Trần Gia Huy

Personal information
- Full name: Trần Gia Huy
- Date of birth: 3 November 2003 (age 22)
- Place of birth: Thanh Hóa, Vietnam
- Height: 1.75 m (5 ft 9 in)
- Position: Winger

Team information
- Current team: Xuân Thiện Phú Thọ
- Number: 68

Youth career
- 2013–2020: Hoàng Anh Gia Lai
- 2020–2022: Nutifood

Senior career*
- Years: Team / Apps / (Gls)
- 2022: Nutifood
- 2023: Hòa Bình / 21 / (5)
- 2024: Phú Thọ / 4 / (0)
- 2024–2025: Hòa Bình / 19 / (2)
- 2025–2026: Hoàng Anh Gia Lai / 3 / (0)
- 2026–: Xuân Thiện Phú Thọ / 14 / (5)

= Trần Gia Huy =

Vietnamese footballer

Trần Gia Huy (born 3 November 2003) is a Vietnamese professional footballer who plays as a winger for V.League 1 club Xuân Thiện Phú Thọ.

== Early career==
Born in Thanh Hóa, Gia Huy joined the Hoàng Anh Gia Lai JMG academy in 2013. At that time, he attracted attention from the local media due to his height of 1.28 metres at the age of 10. He was diagnosed with malnutrition, rickets, and delayed growth.
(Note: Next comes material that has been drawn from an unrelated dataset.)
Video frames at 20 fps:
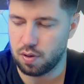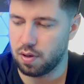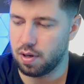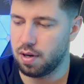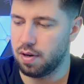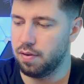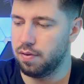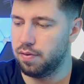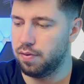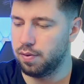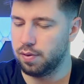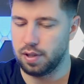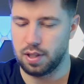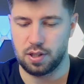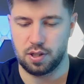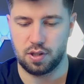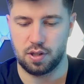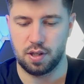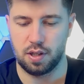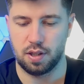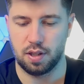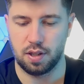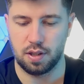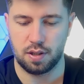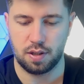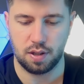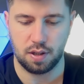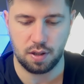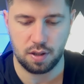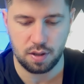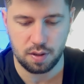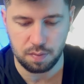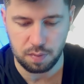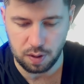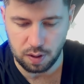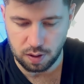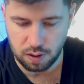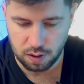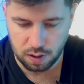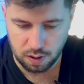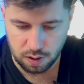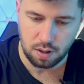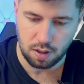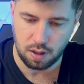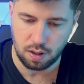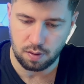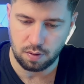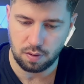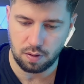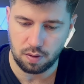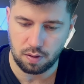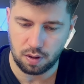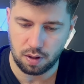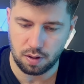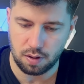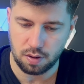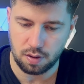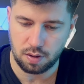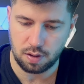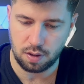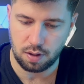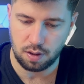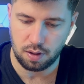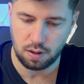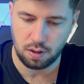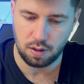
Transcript: how full HD this is, but now you can see.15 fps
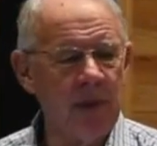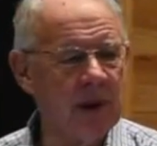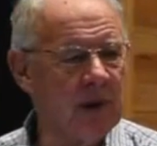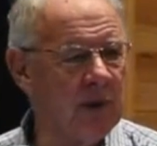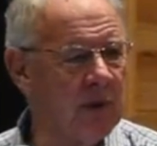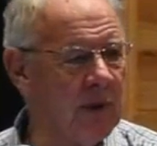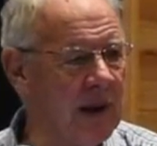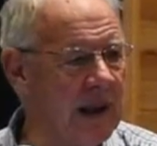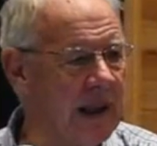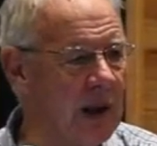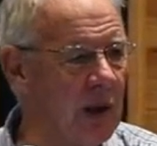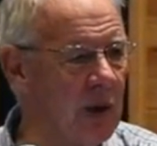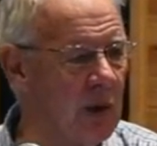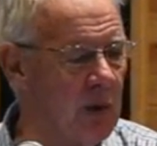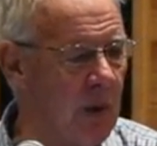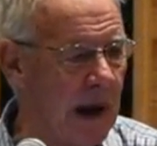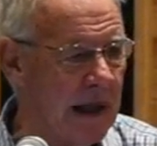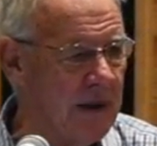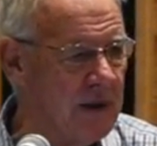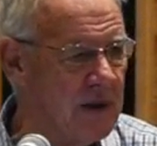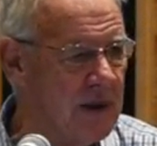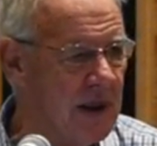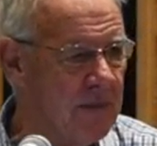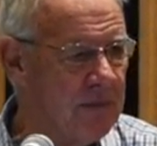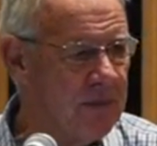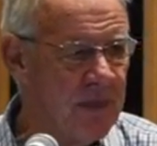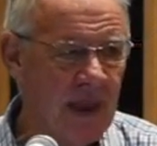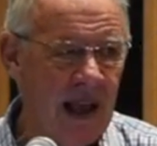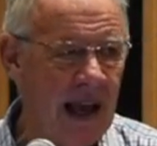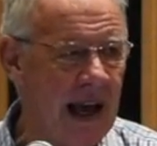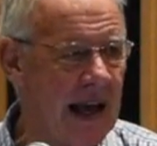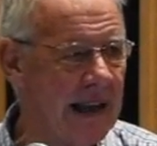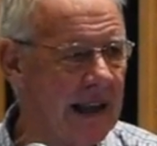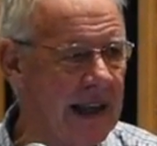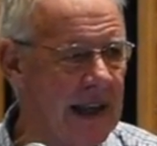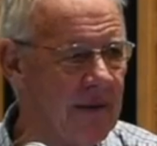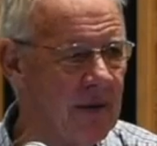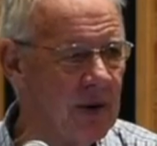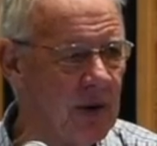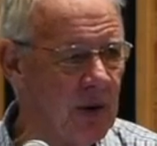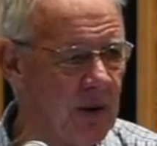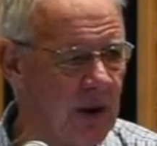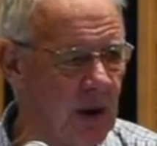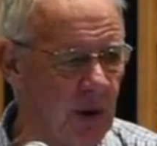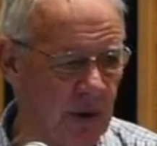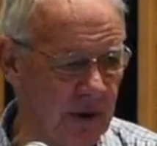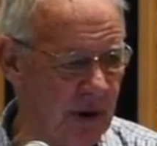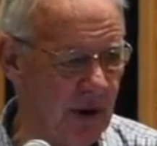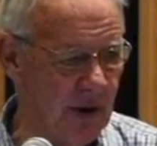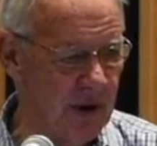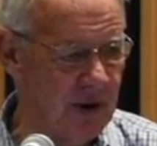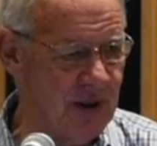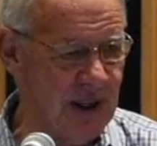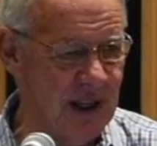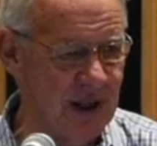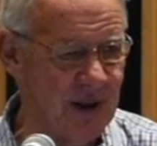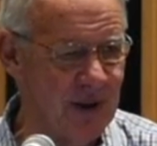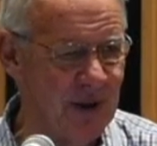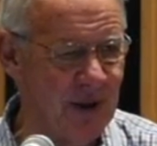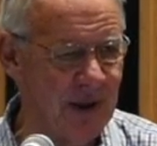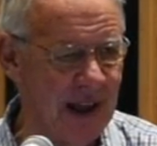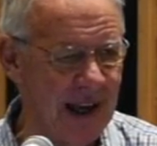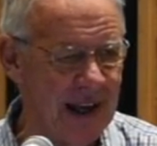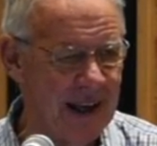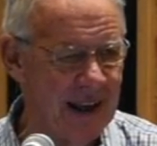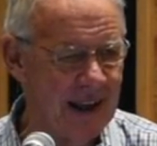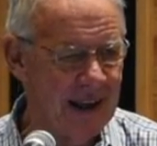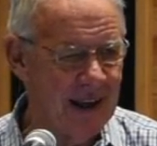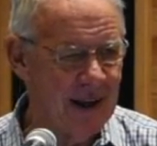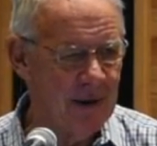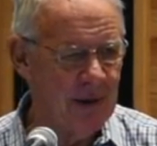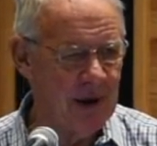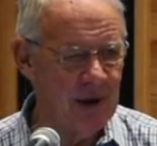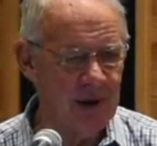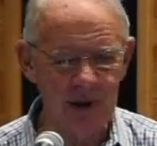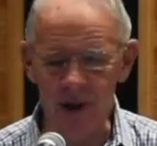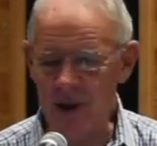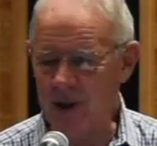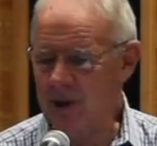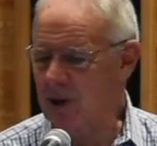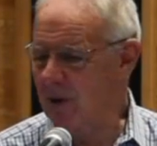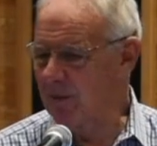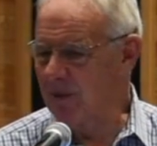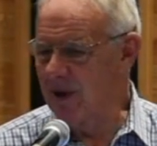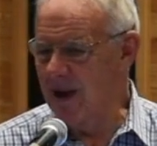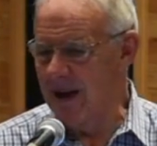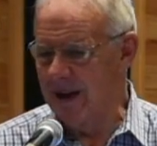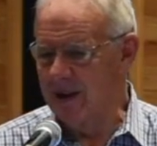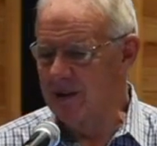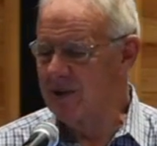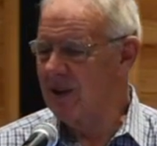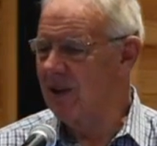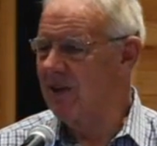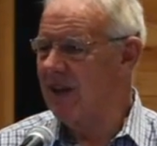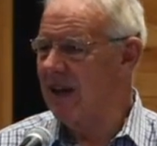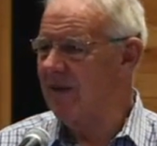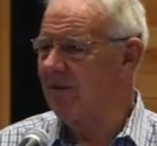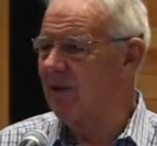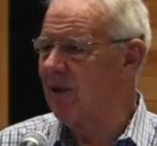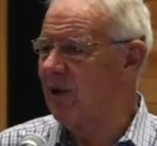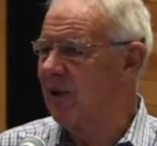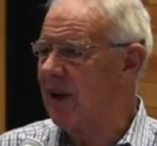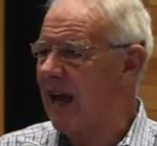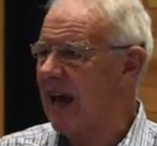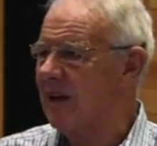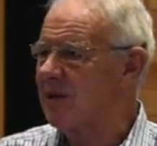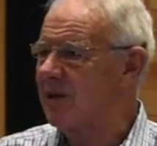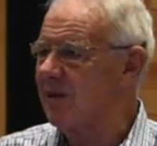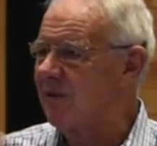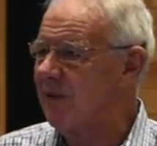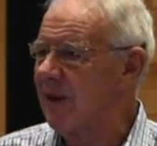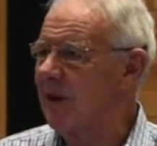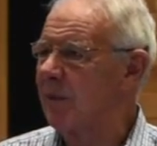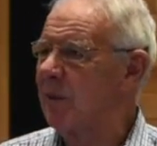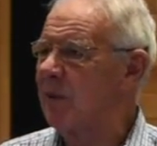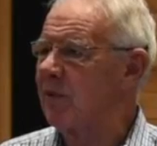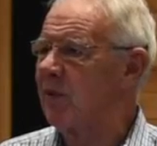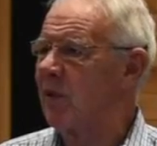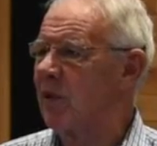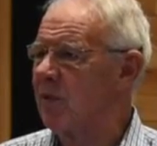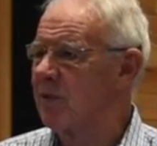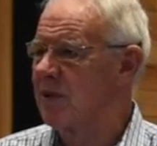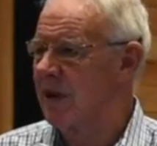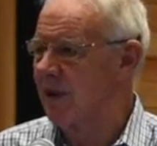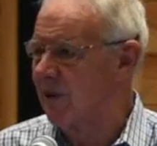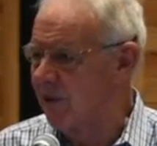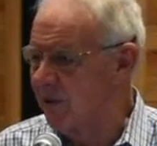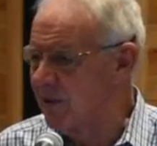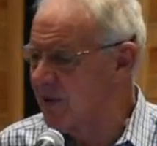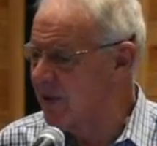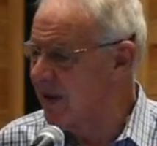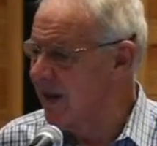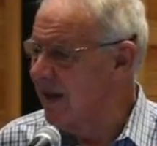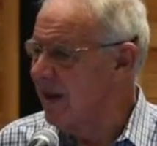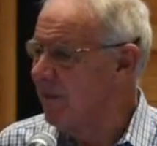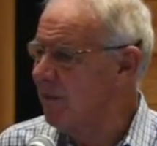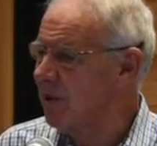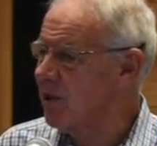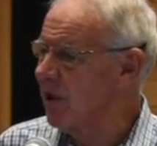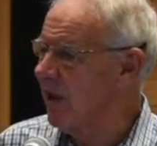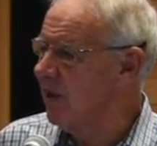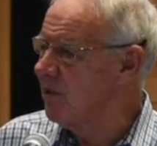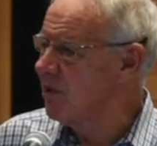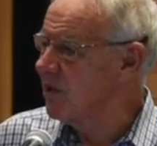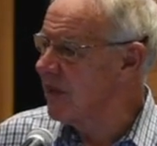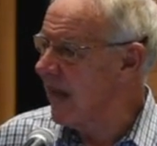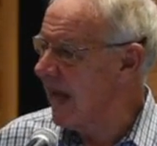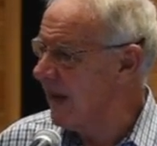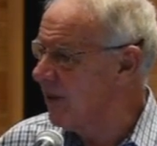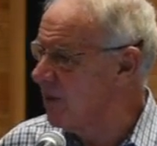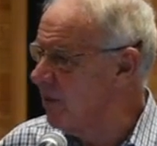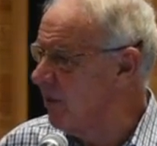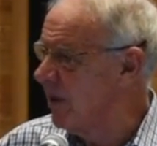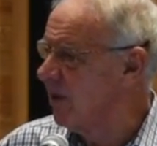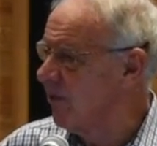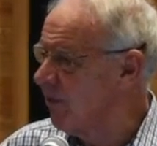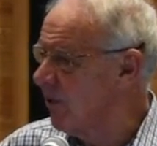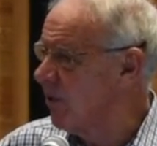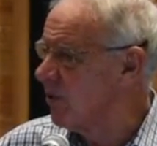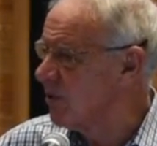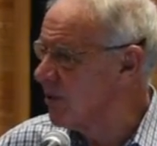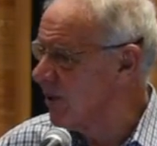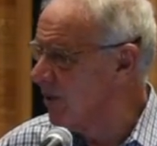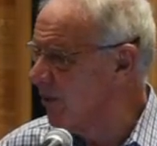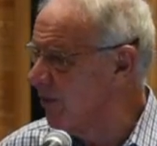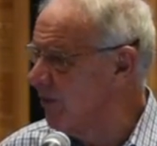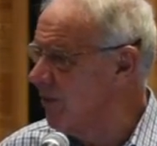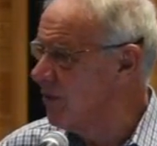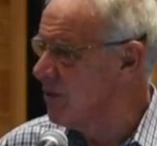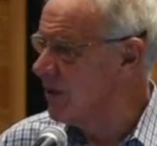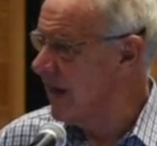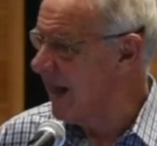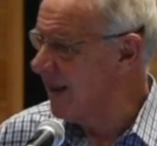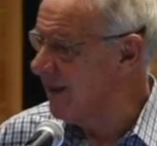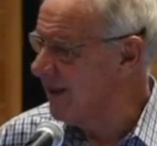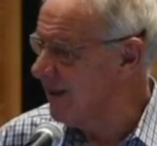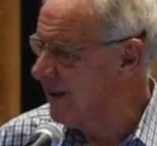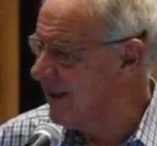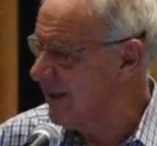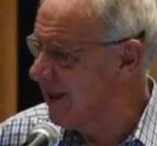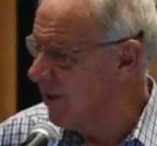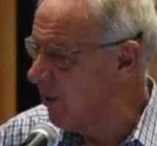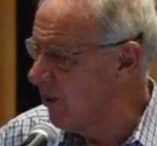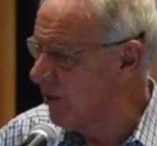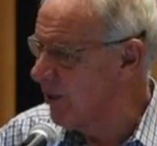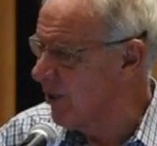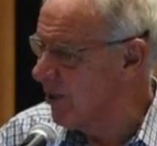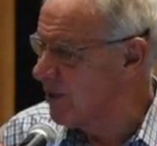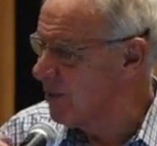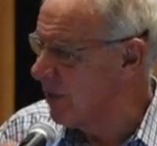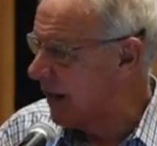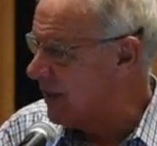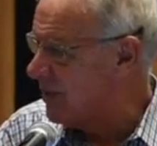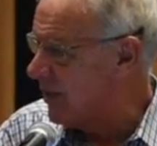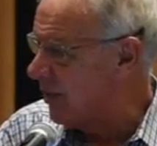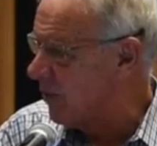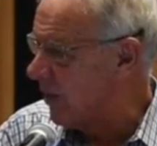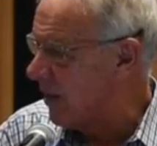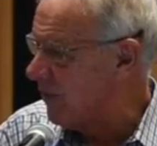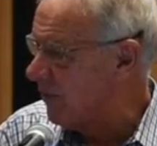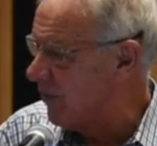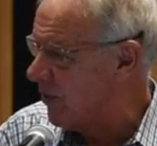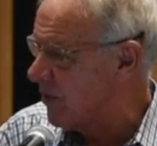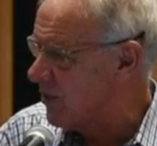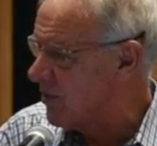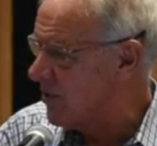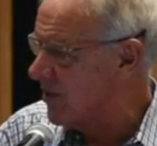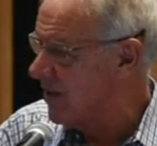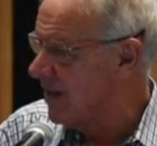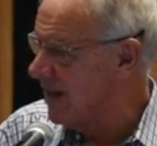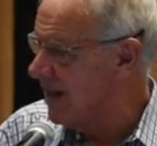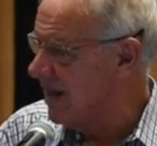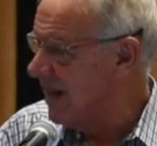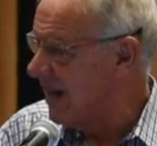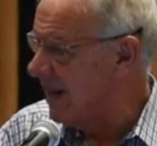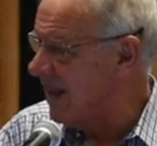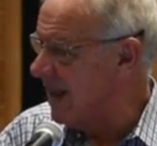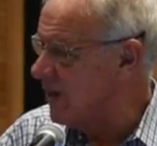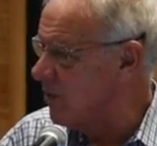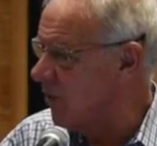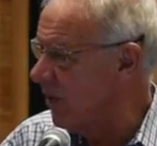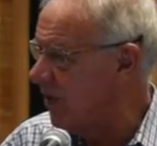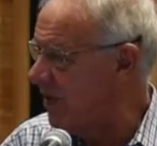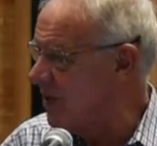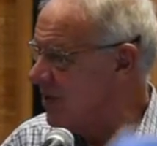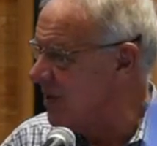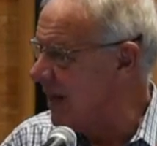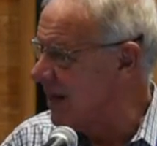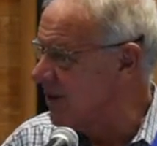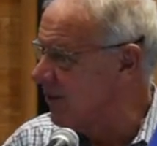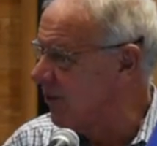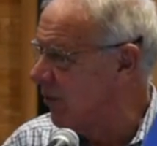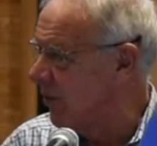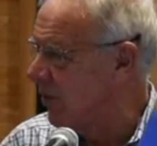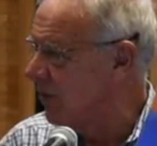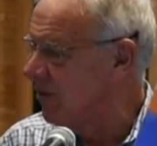But the really good ones hardly ever do the orthodox things, do they? When you see the top liners, they've learned how to develop it for themselves. But you don't start doing it for yourself. You start the orthodox basic way first. And that's what this does for you.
Subsequently, over the course of five years, he underwent growth hormone therapy and achieved normal growth.

== Club career==
After graduating from Nutifood, Gia Huy went on trial at V.League 1 club Thanh Hóa but was not kept by the team. He returned to Nutifood and played in the 2022 Vietnamese Second Division, before getting signed by V.League 2 side Hòa Bình. After one year at the team, he was released by team, and joined Phú Thọ.

In summer 2024, Gia Huy re-signed for Hòa Bình on a one-year deal and was named team captain for the 2024–25 season.

On 29 July 2025, Gia Huy returned to his boyhood Hoàng Anh Gia Lai in the V.League 1. In January 2026, Gia Huy signed for Xuân Thiện Phú Thọ.

== Personal life ==
He is given the nickname "Siêu nhân" (Superman) by Vietnamese press.